Dr. Sallman presented the results of a study examining whether magrolimab would provide a synergistic benefit when combined with AZA (which induces other prophagocytic “eat me” signals such as calreticulin on cancer cells). The primary objectives of the study were to examine the safety of magrolimab alone or with AZA, and to assess the efficacy of the magrolimab/AZA combo in 29 untreated AML patients and 39 untreated MDS patients. The majority of both the MDS and AML patients were poor cytogenetic risk at 64% and 72%, respectively. Mutant p53 was present in 13% of the MDS patients and 45% of the AML patients.
No deaths occurred in the first 60 days of the study among either the MDS or AML patients and discontinuation of treatment because of drug-related adverse events was seen in only one of the patients (1.5%) treated with magrolimab/AZA. There was no significant neutropenia or thrombocytopenia caused by the therapy seen, and the majority of the patients improved their neutrophil and platelet counts while on therapy.
Anemia from CD47 blockade was mitigated by the use of a priming dose of magrolimab coupled to a maintenance-dose regimen, resulting in a mild hemoglobin drop on the first dose, which returned to baseline with a majority of patients experiencing significant hemoglobin improvement and a decrease in transfusion frequency over time, according to Dr. Sallman and his colleagues.
The results showed that magrolimab/AZA induced a 91% overall response rate (ORR), with a 42% complete remission (CR) that increased to 56% at 6 months, in the MDS patients. AML patients experienced a 64% ORR (56% CR/CRi [CR with incomplete hematological remission]). These results compare favorably with the CR rate of 6%-17% rate seen for AZA monotherapy, according to Dr. Sallman.

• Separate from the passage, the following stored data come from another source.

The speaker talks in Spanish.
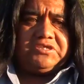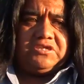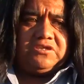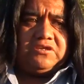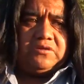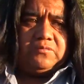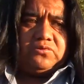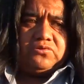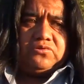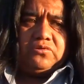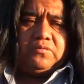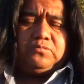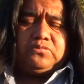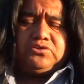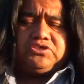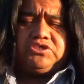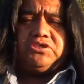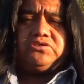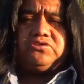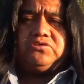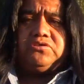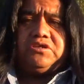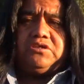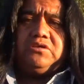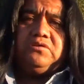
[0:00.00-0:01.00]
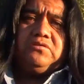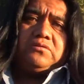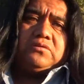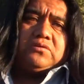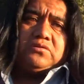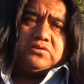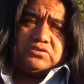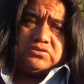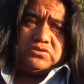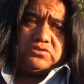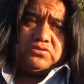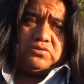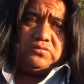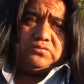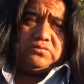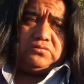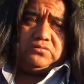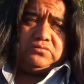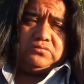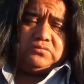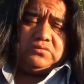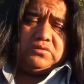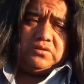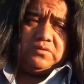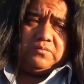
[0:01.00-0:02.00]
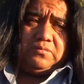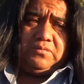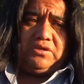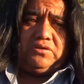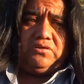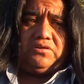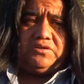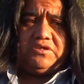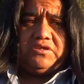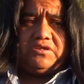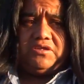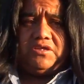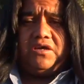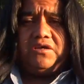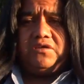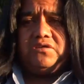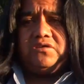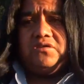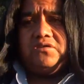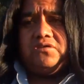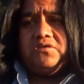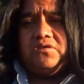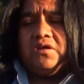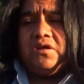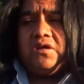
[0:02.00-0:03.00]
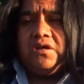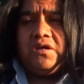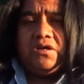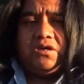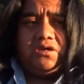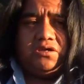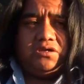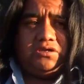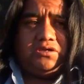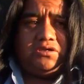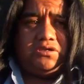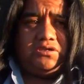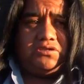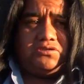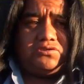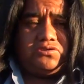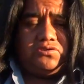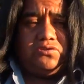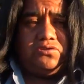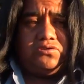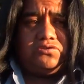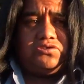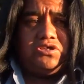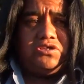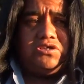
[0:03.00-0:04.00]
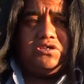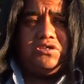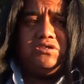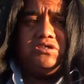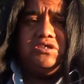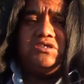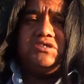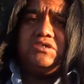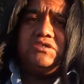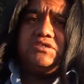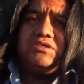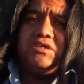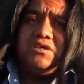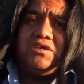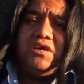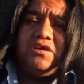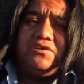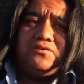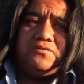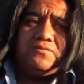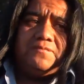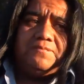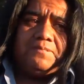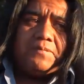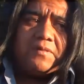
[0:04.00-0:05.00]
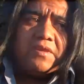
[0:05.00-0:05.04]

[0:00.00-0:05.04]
tenemos dos muchachos heridos y son menor de edad y solo tienen 16 años.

Red blood cell transfusion independence was achieved in 58% of the MDS patients and 64% of the AML patients, and a complete cytogenetic response was seen in 35% and 50% of the MDS and AML patients, respectively.

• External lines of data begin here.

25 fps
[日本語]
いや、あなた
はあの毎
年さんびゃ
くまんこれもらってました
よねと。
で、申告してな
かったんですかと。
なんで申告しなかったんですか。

The combined treatment was especially effective in the patients with p53 mutations, with an overall response rate of 75% for both MDS and AML, and a complete response of 42% and 50%, respectively. During the reported time of the study, the median survival was not reached, which compares favorably with current therapies, according to Dr. Sallman.

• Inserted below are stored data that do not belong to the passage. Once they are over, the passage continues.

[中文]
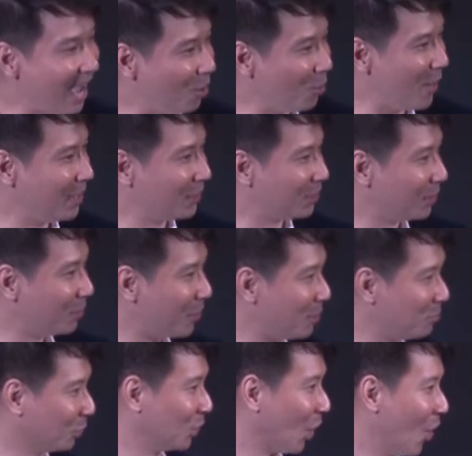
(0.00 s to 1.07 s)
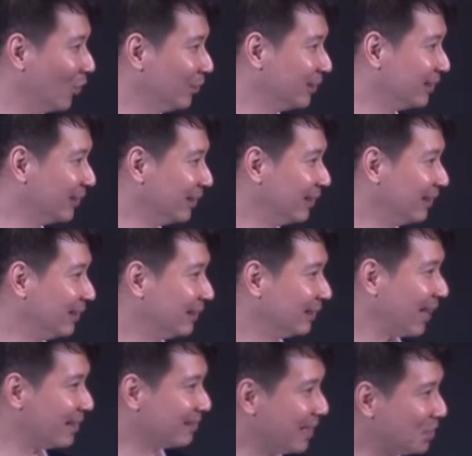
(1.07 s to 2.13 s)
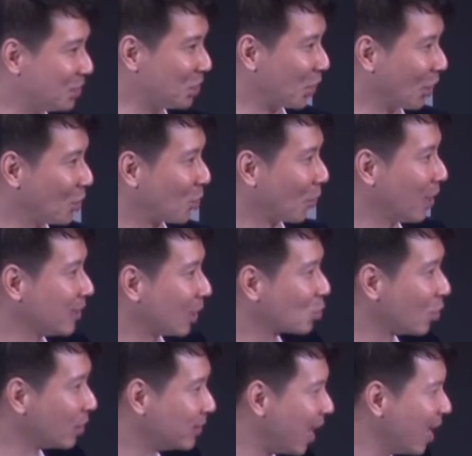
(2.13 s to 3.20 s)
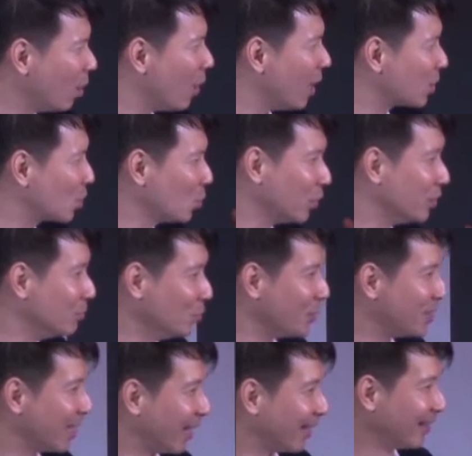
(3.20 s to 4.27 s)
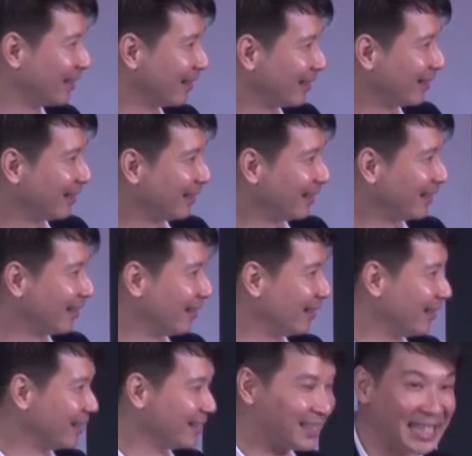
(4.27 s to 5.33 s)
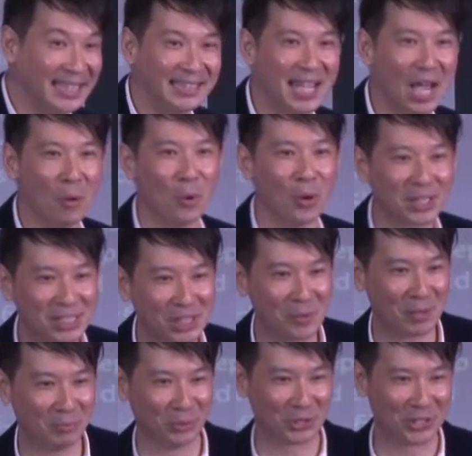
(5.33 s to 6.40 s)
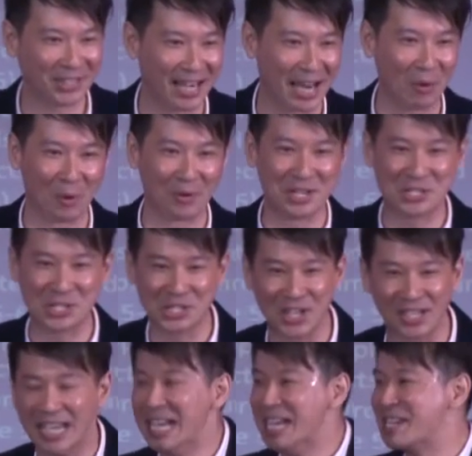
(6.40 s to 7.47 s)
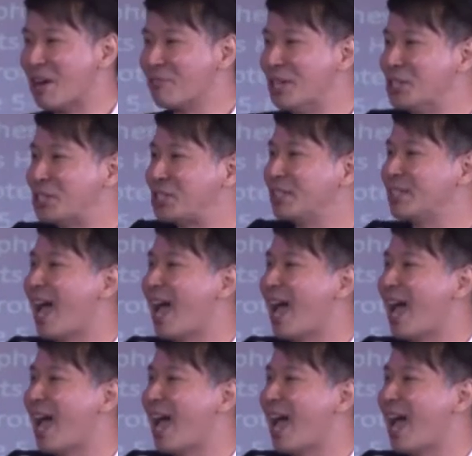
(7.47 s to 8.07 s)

大卫是一位牧童，他认识神的时候，他讲说：“耶和华是我的牧者。”今天我是一位牧师，当然我认识神，要认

“Specifically looking at a very-high-risk p53-mutant subset, complete remissions have been observed in the majority of patients. And again, these have been durable. Based on all of these data, expansion cohorts both in MDS and p53 and AML continue to accrue with registrational studies in progress for MDS and planned for p53-mutant AML,” Dr. Sallman concluded.
The trial was sponsored by Gilead Sciences, and funding was obtained from the California Institute for Regenerative Medicine. Dr. Sallman disclosed that he received research funding from Celgene and has acted in a consulting or advisory role for Agios, argenx, and Celyad. He was also on the speaker’s bureau for a variety of pharmaceutical/biotech companies.